Sobre Ditadura: o que resta da transição
Marcelo Ridenti
Um aspecto fundamental distingue este livro, organizado por Milton Pinheiro: seus autores tomam como central o caráter de classe da ditadura civil-militar instaurada em 1964, por vezes secundarizado ou até esquecido em outras pesquisas. Não é pouco reafirmar que se tratava de uma “ditadura de classe, que buscava impedir a eventual realização de uma revolução democrática pelas forças populares”, nos termos de Marcos Del Roio.

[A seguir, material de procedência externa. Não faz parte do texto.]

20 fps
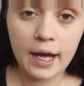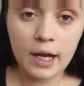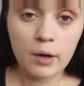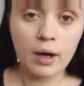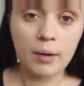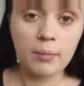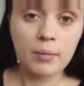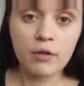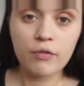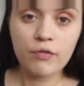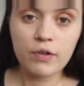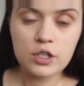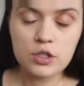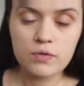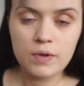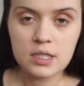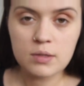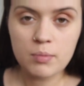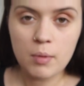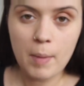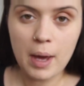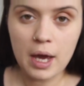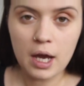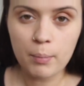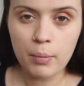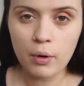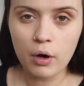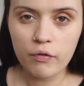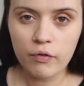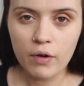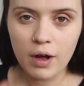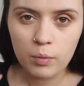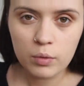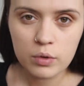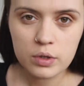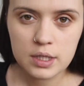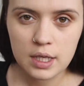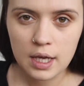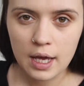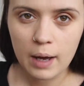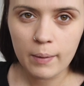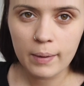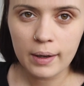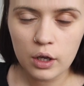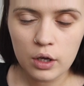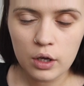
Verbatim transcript: Anyway, I'm going to finish the rest of my makeup off and we'll see how it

Disso não decorre que se deva ignorar a complexidade de cada conjuntura, nem minimizar as diferenças no interior do regime. Ao contrário, envolve sensibilidade para desvendar as conexões entre política e economia, como atesta por exemplo Adriano Codato, que analisa as disputas entre os círculos dirigentes civis pelo comando da economia nos anos 1970 e a constituição de “intelectuais de Estado”. Ou ainda as reflexões teóricas de Décio Saes sobre frações da classe dominante e de João Quartim acerca da natureza de classe do Estado brasileiro. Por sua vez, Nilson Souza realizou um balanço da economia dos anos 1960 aos 1980.

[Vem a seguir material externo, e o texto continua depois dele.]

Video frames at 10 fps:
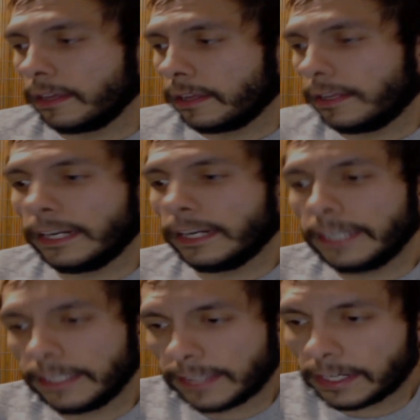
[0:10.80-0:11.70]

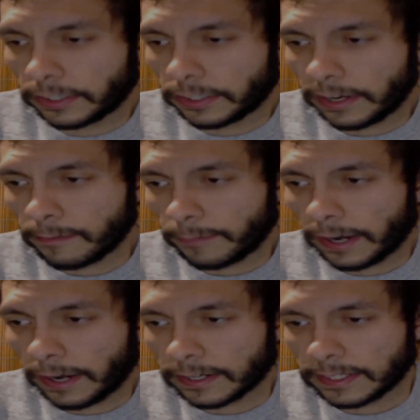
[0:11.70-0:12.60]
19th century
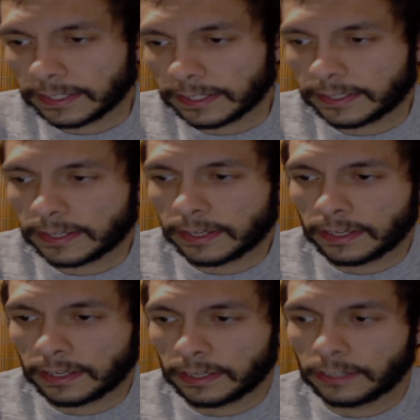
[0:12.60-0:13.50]
empiricist
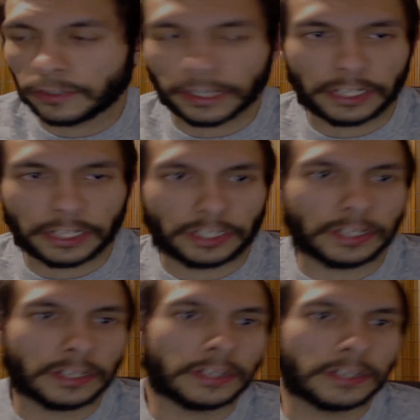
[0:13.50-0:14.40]

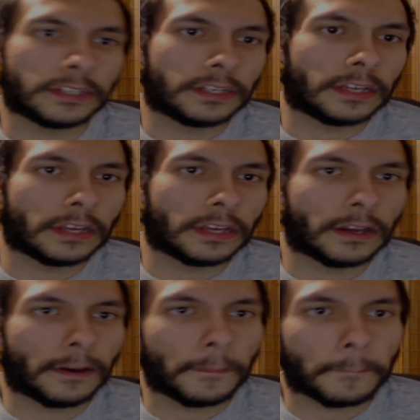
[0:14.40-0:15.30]
tradition.
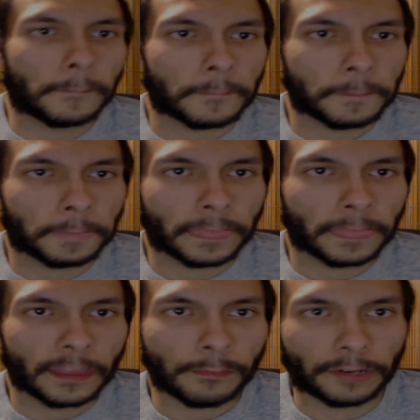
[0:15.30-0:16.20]

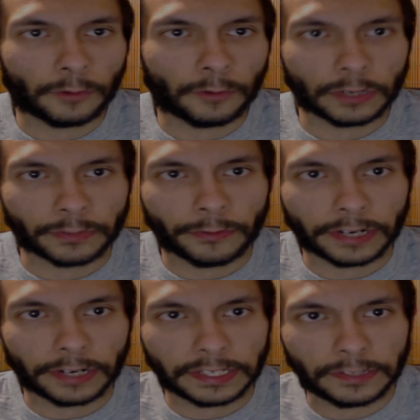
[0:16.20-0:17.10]
But of course, we
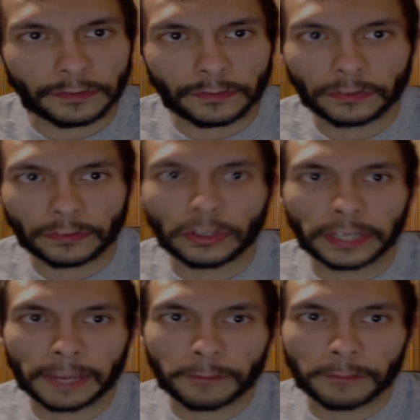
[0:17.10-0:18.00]
wanted to look
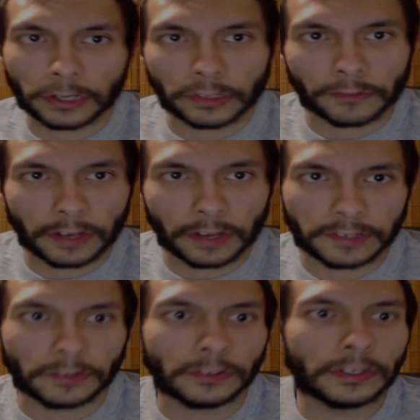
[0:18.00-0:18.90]
at Bertrand
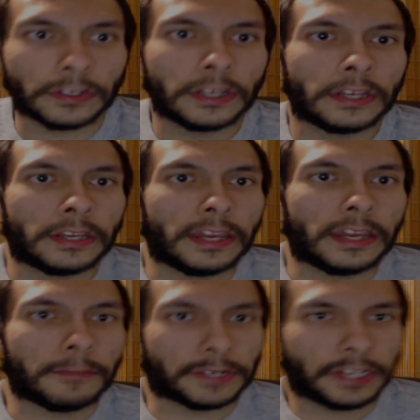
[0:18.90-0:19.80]
Russell
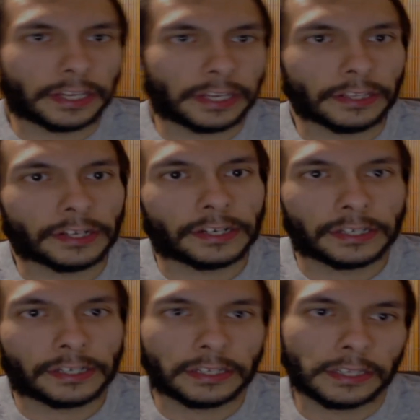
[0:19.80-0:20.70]
in particular.
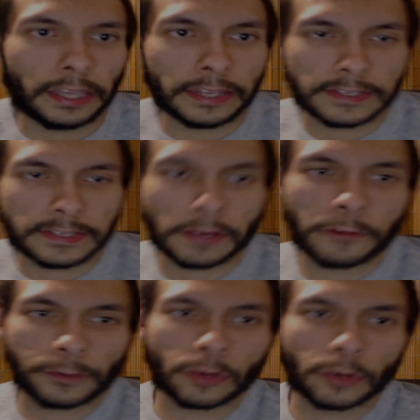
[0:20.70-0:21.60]
And so
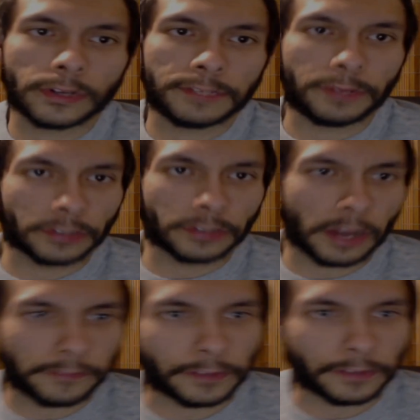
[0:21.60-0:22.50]
if we were going to build
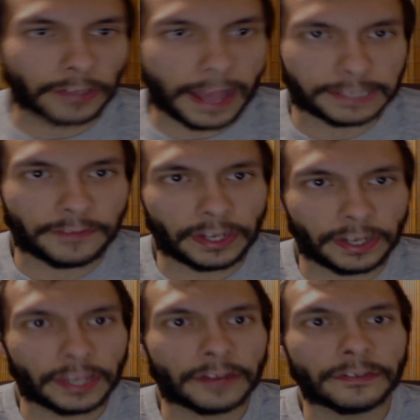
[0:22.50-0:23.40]
off of the last
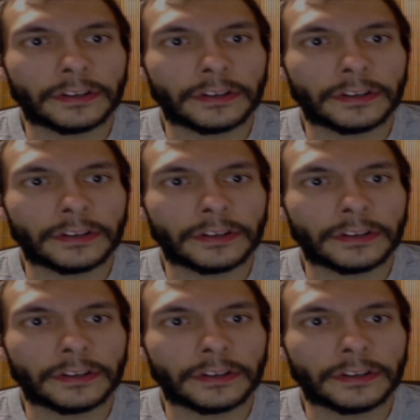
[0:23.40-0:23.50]
video,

Mais de quatro décadas de lutas dos trabalhadores rurais são inventariadas por Leonilde Medeiros, enquanto Marco Santana faz uma síntese das lutas operárias. Aspectos do período final do regime e da transição para a democracia são abordados. Anita Prestes retoma a presença do legendário Luiz Carlos Prestes naquele contexto. David Maciel analisa a Aliança Democrática, Vanderlei Nery o movimento das Diretas Já. Lincoln Secco faz um balanço da atuação dos principais partidos desde os anos 1980. Anderson Deo reflete sobre a longa transição e Milton Pinheiro sobre a formulação política dos comunistas do golpe ao fim do regime.
Todos, a seu modo, ajudam a compreender o tempo da ditadura e seu legado.